Many people think of divorce and family law attorneys like wolves at the doorstep, waiting to pounce upon the former spouses of their clients like a meal. They see attorneys as sensitive to the needs of their clients, but largely callous to and outside of the difficulties faced by the couple involved in the split. Most people don’t ever think of the more painful faultless divorce proceedings that cannot fail to touch anyone involved, issues that would move even the most aggressive Colorado divorce attorneys.
A recent article in the Tampa Bay Times brings up an article of importance to anyone who has gone through the pain of divorce, or of having to care for an invalid spouse. Specifically, the article discusses the ethics and morality of divorcing a spouse with Alzheimer’s disease.

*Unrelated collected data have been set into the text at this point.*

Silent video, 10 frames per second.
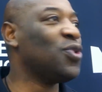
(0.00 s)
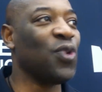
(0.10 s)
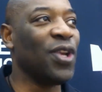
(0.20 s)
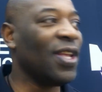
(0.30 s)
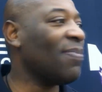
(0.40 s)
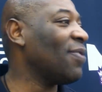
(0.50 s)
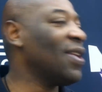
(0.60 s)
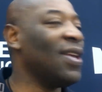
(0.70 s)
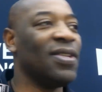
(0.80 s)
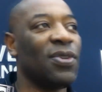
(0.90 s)
treat it,
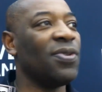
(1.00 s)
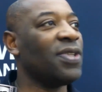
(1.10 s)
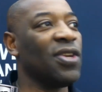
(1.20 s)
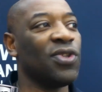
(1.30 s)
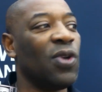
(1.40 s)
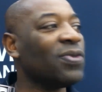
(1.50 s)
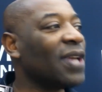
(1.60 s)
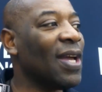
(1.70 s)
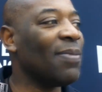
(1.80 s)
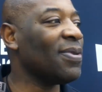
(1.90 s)
but it's going to take its own
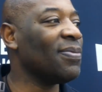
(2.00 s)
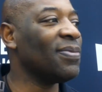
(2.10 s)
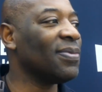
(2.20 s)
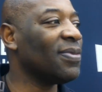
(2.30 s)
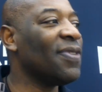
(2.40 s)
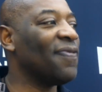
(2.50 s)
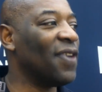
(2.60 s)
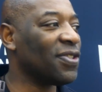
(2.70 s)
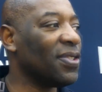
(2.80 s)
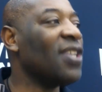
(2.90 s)
time to
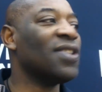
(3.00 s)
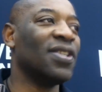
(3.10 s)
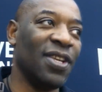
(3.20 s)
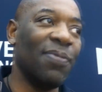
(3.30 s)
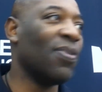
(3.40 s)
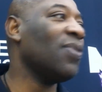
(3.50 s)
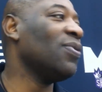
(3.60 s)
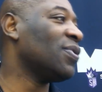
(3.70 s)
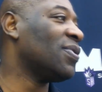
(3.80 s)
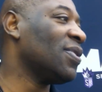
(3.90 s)
function. Bruise, it's a deep
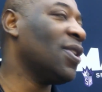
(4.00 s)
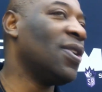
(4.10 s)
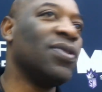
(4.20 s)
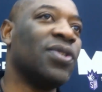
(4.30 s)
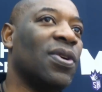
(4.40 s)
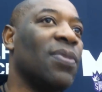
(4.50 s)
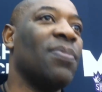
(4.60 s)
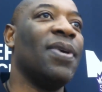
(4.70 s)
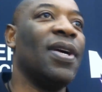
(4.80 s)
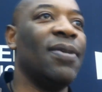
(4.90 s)
bruise, yeah. You know, and
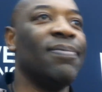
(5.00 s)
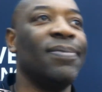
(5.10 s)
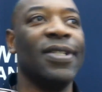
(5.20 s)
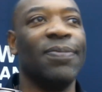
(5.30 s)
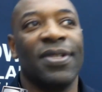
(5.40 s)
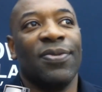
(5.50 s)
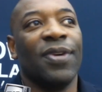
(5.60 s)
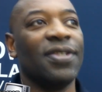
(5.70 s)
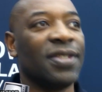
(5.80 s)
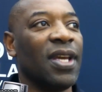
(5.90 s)
so as much as
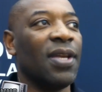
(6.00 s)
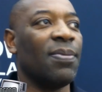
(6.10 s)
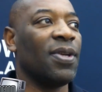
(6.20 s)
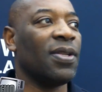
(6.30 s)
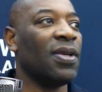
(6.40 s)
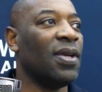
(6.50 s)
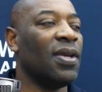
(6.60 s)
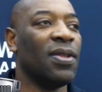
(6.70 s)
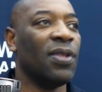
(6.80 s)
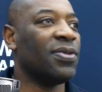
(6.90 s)
we understand, but
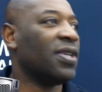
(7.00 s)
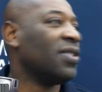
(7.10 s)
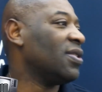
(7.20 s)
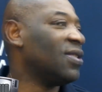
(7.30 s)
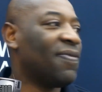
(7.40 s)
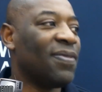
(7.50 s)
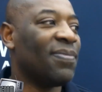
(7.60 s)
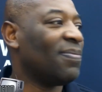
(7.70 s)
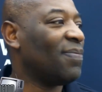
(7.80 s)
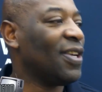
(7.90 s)
those things are
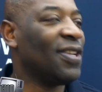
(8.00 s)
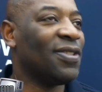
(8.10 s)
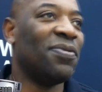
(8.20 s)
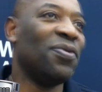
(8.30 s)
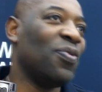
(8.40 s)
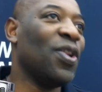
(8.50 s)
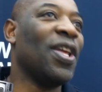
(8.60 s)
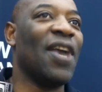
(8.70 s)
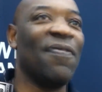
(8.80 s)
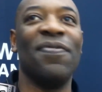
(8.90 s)
different because you
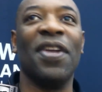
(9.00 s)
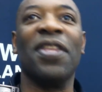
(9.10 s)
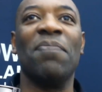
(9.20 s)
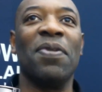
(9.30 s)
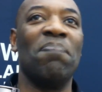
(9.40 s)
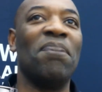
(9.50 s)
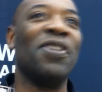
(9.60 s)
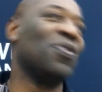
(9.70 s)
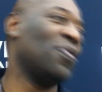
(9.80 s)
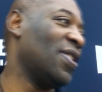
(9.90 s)
really have nothing but
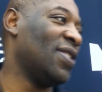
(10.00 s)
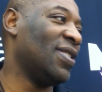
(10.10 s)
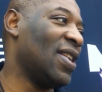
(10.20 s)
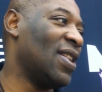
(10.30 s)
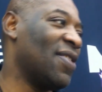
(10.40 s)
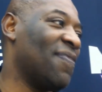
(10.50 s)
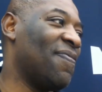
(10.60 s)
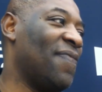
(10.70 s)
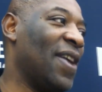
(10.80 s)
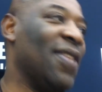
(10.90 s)
muscle there. There's not a lot of
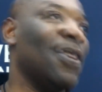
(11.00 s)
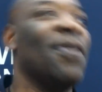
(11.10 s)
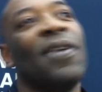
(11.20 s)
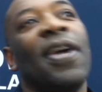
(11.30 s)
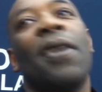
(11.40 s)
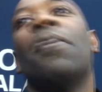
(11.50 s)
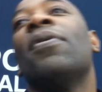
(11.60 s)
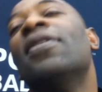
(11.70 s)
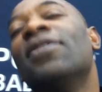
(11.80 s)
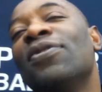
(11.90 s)
fat there.
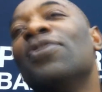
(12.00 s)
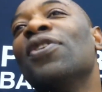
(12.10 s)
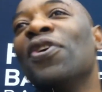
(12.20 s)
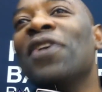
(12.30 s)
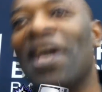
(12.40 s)
The good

Certainly this is a difficult scenario, and a horrible situation and decision for anyone to have to face. Even in case, such as one discussed in the article, where the spouse with the illness requests the divorce, the other spouse may not want to let go. Even if the two reach an agreement to go through the process of an uncontested divorce, the process is bound to be painful. How does one personally reconcile a divorce when neither spouse truly wants to separate, but in which circumstances will eventually create a situation where one spouse loses all memory of and attachment to the other?
There are issues to tackle—for example, how much responsibility for caring for the invalid spouse does the (physically) unaffected one bear? Divorce has rarely been an acceptable means of fleeing from financial responsibility—in the same way as one spouse may be responsible for alimony, care for the invalid should be part of the agreement. But still, the pain of loss is the worst—it has to be unbelievably acute for one whose spouse is physically alive, but mentally and emotionally no longer there.